Order sought under s 728 of the Legal Profession Act, 2004.

  1. An order under the above section was sought in paragraph 6 of the summons. It is noted that the order sought in the summons relates to the bill of costs which was the subject of the Application for Assessment, but also reaches back for the period commencing 26 June 2006 until completion of the matter.

  1. Ms Castle on behalf of the plaintiff, however, properly acknowledged that, the form of order that this Court may make requires it to take into account relevant discretionary considerations. Amongst those considerations are:

iThe utility in making such an order.

iiWhether, in any event, there having been no application made in respect of bills of costs rendered prior to February 2008 an unrestricted order should be made.

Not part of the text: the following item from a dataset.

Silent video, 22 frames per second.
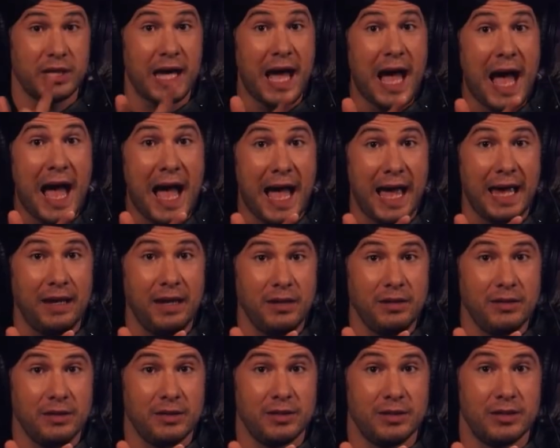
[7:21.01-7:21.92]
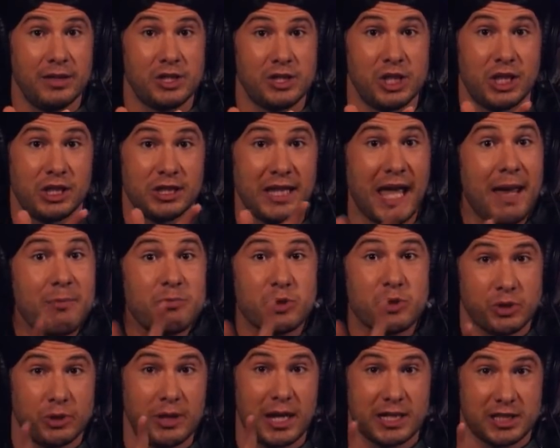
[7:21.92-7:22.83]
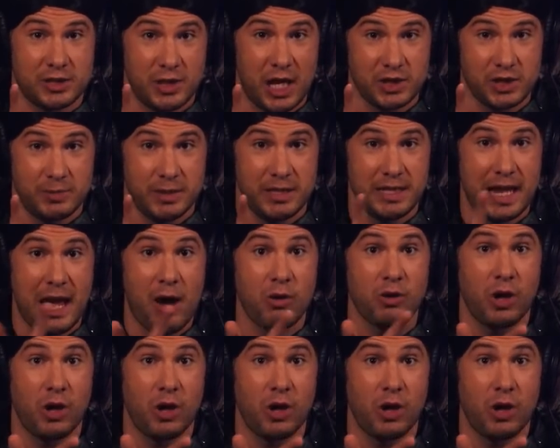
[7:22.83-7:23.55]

guy that she claims was her ex-husband now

iiiThe evidence as to the apparent loss of certain files and records which would impose practical problems in the defendant complying with such an order.

  1. I am mindful of the evidence as to discussions that took place between

Mr Pratten and Goldsmiths Lawyers as to him not requiring itemised bills of costs.

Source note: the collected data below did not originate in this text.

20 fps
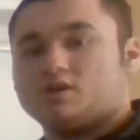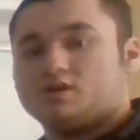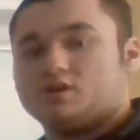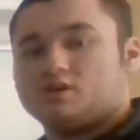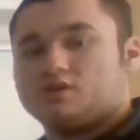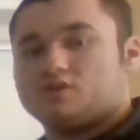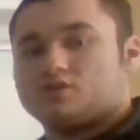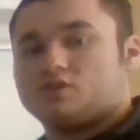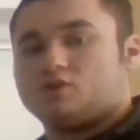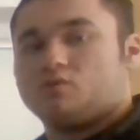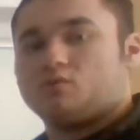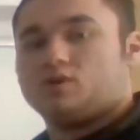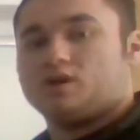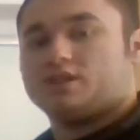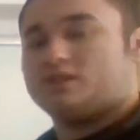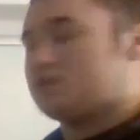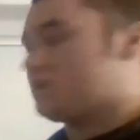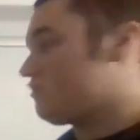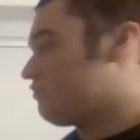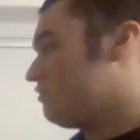So
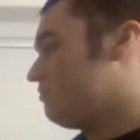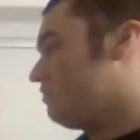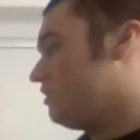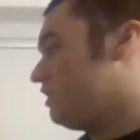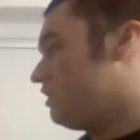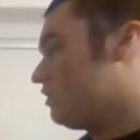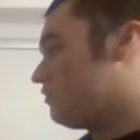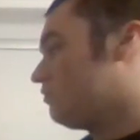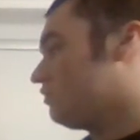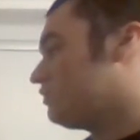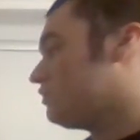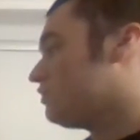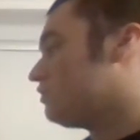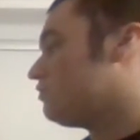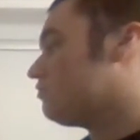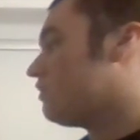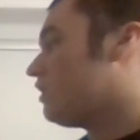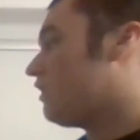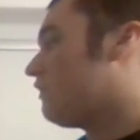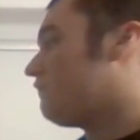this would be equal
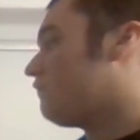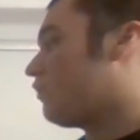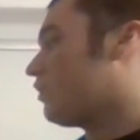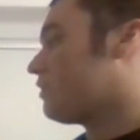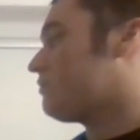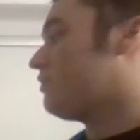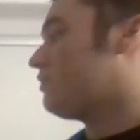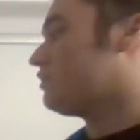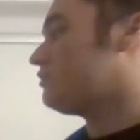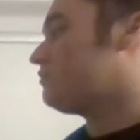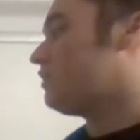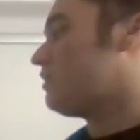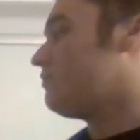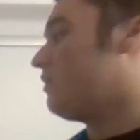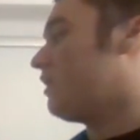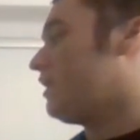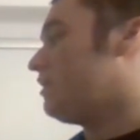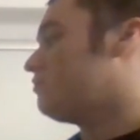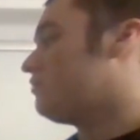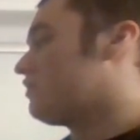to 4 multiplied
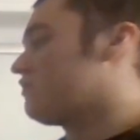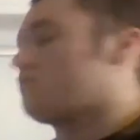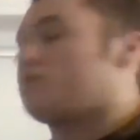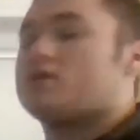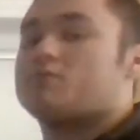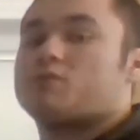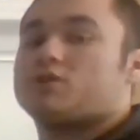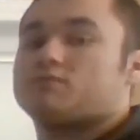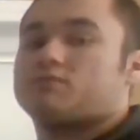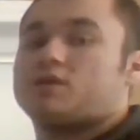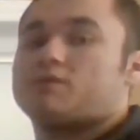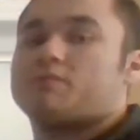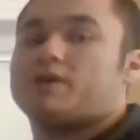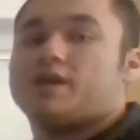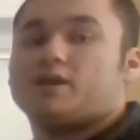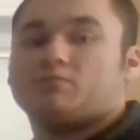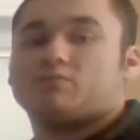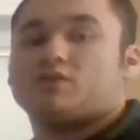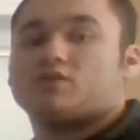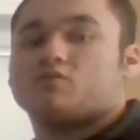by a plus 1 multiplied by
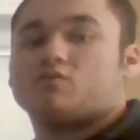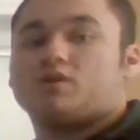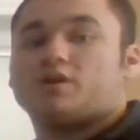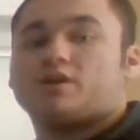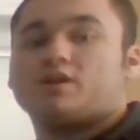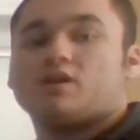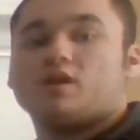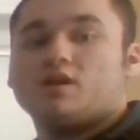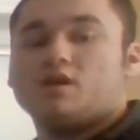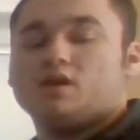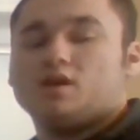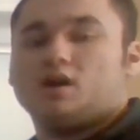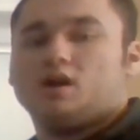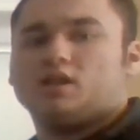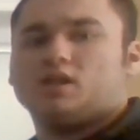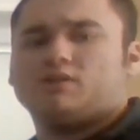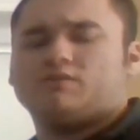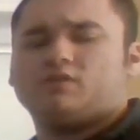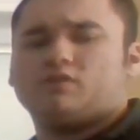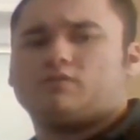a plus 1, and
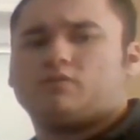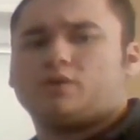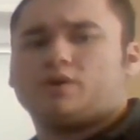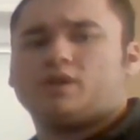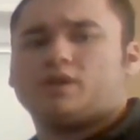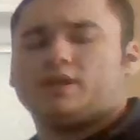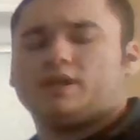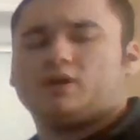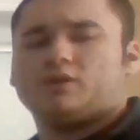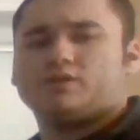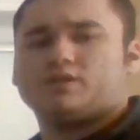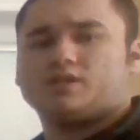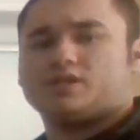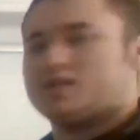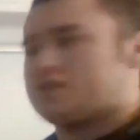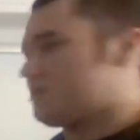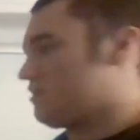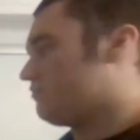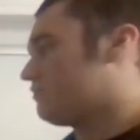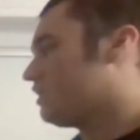then if you FOIL it out, you'd
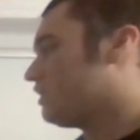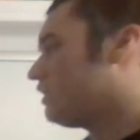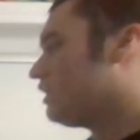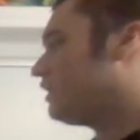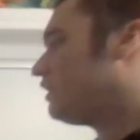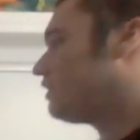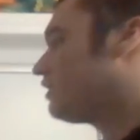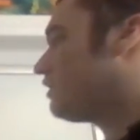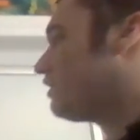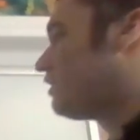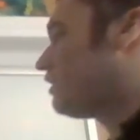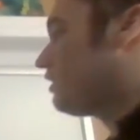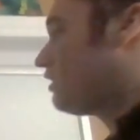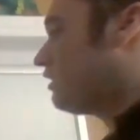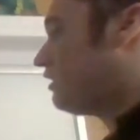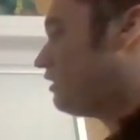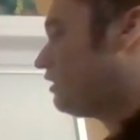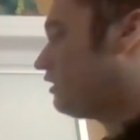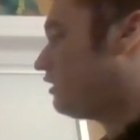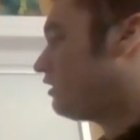get something like
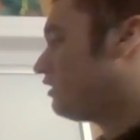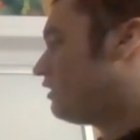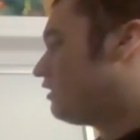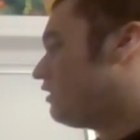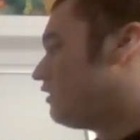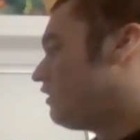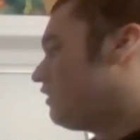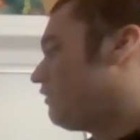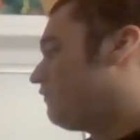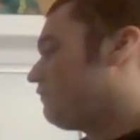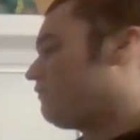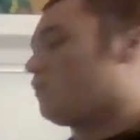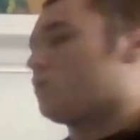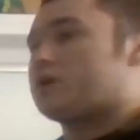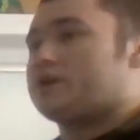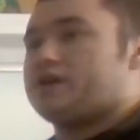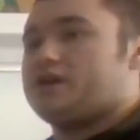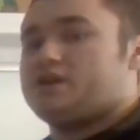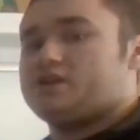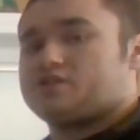
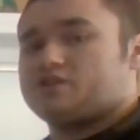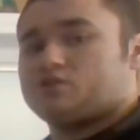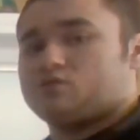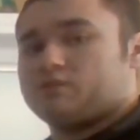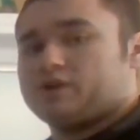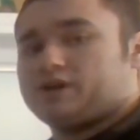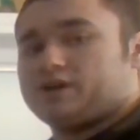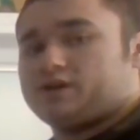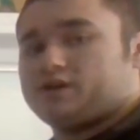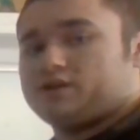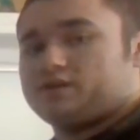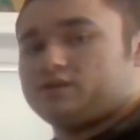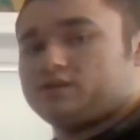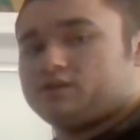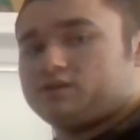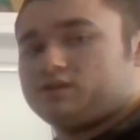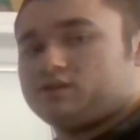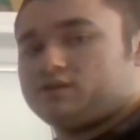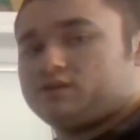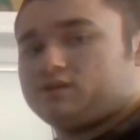4a squared
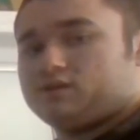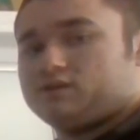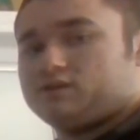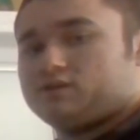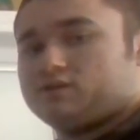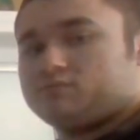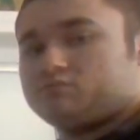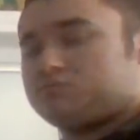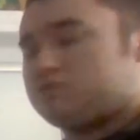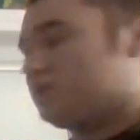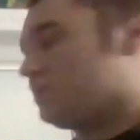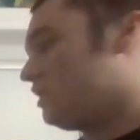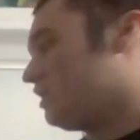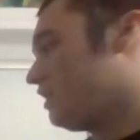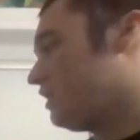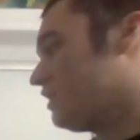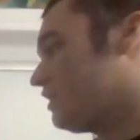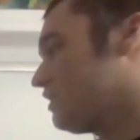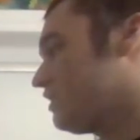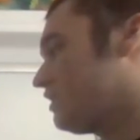
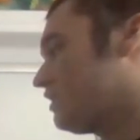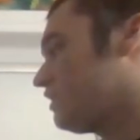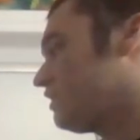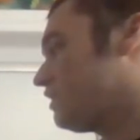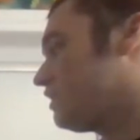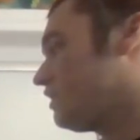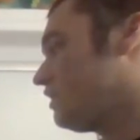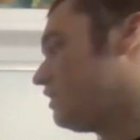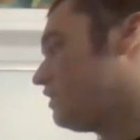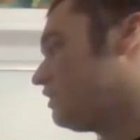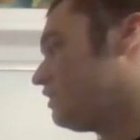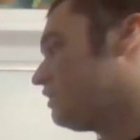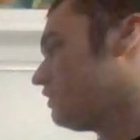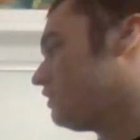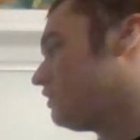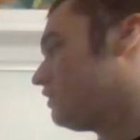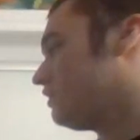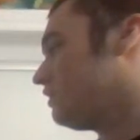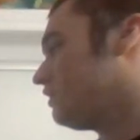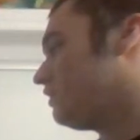plus
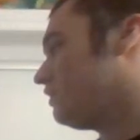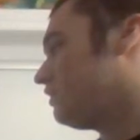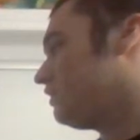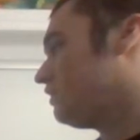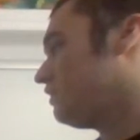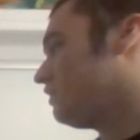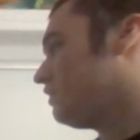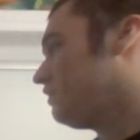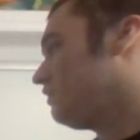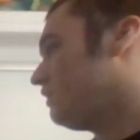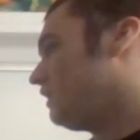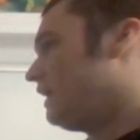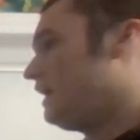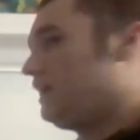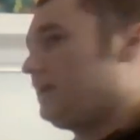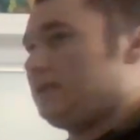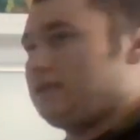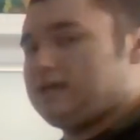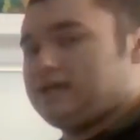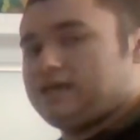
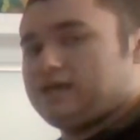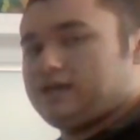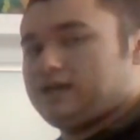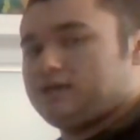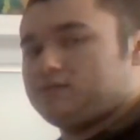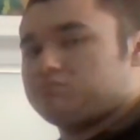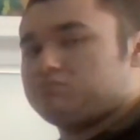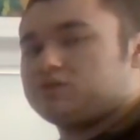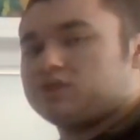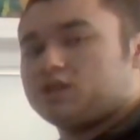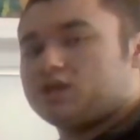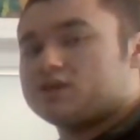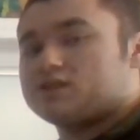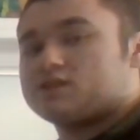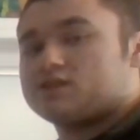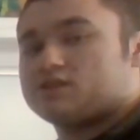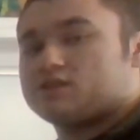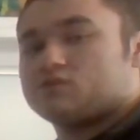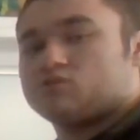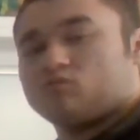8a
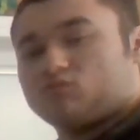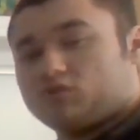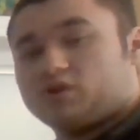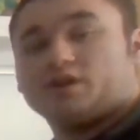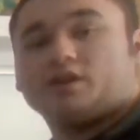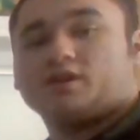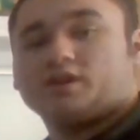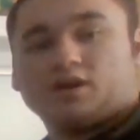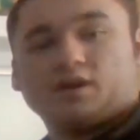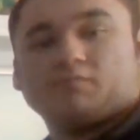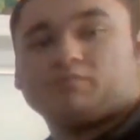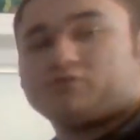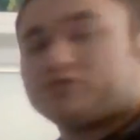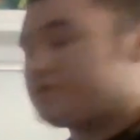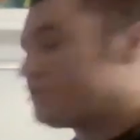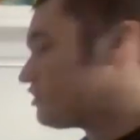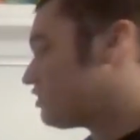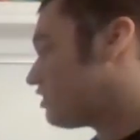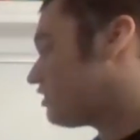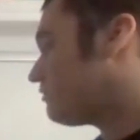plus 1, I'm
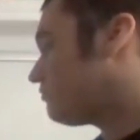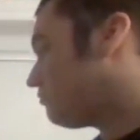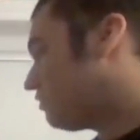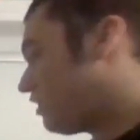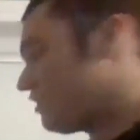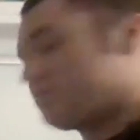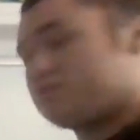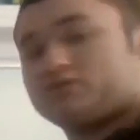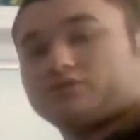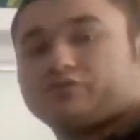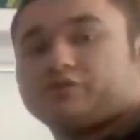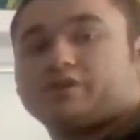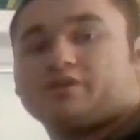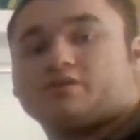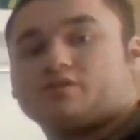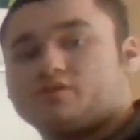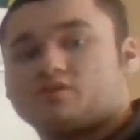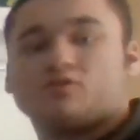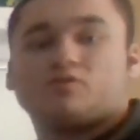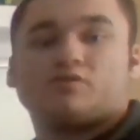pretty sure, plus 3.
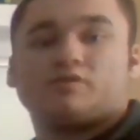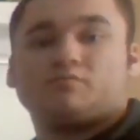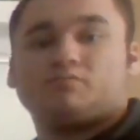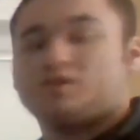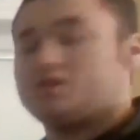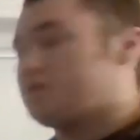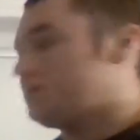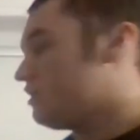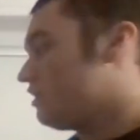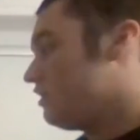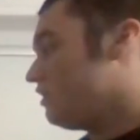So it would be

  1. Having regard to the evidence and the submissions of the parties I have come to the firm conclusion that an order in terms of paragraph 6 in the summons should not be made. In reaching that conclusion I have in particular had regard to the matters which I have set out above. An unrestricted order under s 728 would, in my assessment, operate unfairly and impose considerable hardship and expense upon the defendant.

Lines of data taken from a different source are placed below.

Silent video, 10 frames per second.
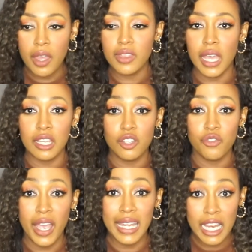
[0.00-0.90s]
that is
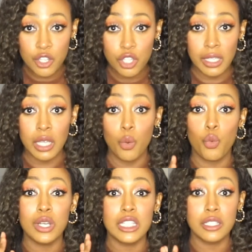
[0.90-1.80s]
financially
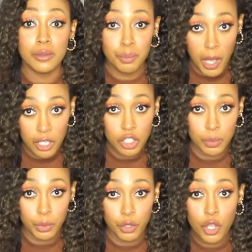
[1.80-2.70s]

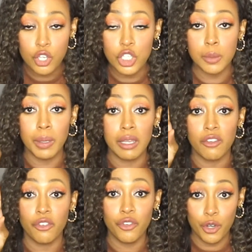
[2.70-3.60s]
responsible should be
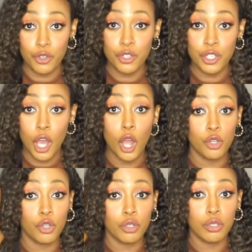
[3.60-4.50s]
first on
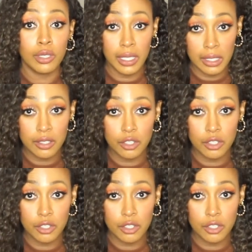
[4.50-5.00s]
your list.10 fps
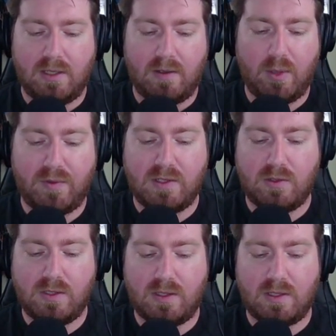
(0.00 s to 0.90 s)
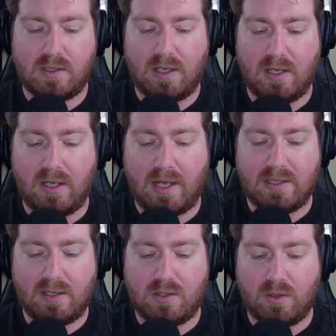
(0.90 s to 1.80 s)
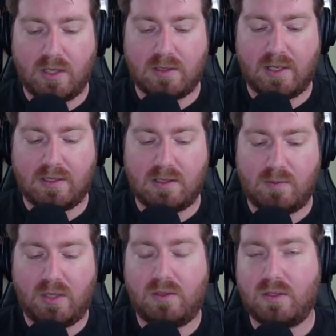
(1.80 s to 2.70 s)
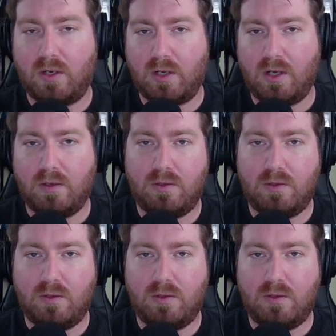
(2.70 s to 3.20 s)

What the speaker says: Both instants that say, as an additional cost to cast a spell, discard a card.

  1. The question then arises as to whether or not an order under s 728 ought, however, to be made in respect of the bills of costs which are the subject of the application for Costs Assessment filed or lodged on

22 December 2008. I have concluded that an order in respect of those bills of costs should be made.

  1. In so concluding I have had regard to the evidence given, namely, the affidavits and oral evidence of both Mr Pratten and Mr Goldsmith.

  1. In considering the matters relevant to assessment I have taken into account that the assessor himself stated in his letter of 5 April 2009 (p 2) that he required itemised bills, the subject of the application. Further, a direction was made that the defendant prepare such bills in itemised form identifying the nature of the work done, by whom the work was done, the time units claimed in respect of that work and any other particulars in support of the amount claimed for the work. The assessor also stated that he would require similar information in respect of disbursements.

  1. In addition, the assessor in his letter of 19 May 2009 to Goldsmiths Lawyers stated that the bills of costs for assessment did not contain sufficient particulars and he referred to his letter of 5 April 2009. It is clear that the assessor had formed a firm view that itemised bills of costs were essential if a proper assessment was to be undertaken.

  1. I have taken into account the evidence of the defendant as to the fact that certain documents (including emails) are no longer in existence and that files, previously held in storage, have been destroyed. However I accept the submissions on behalf of the plaintiff that his evidence does not preclude the existence of particular documentation and electronic records. On the evidence, such records are likely to still exist.

  1. The availability of relevant documents is, of course, relevant to the exercise of the discretion in respect of the relief sought. Ms Castle submitted that the evidence established the defendant lacked a proper system for maintaining a record of relevant documentation and for the maintenance of documents and that on the defendant's evidence there had been an unsupervised destruction of documents that had been held for seven years or more. The failure included a failure to require staff to maintain lists of documents said to have been shredded.

  1. The submission for the plaintiff was that a solicitor should not, in relation to an application for an order under s 728 be able to rely upon lack of a proper system and/or supervision as a reason against the making of such an order. In general terms I accept that submission.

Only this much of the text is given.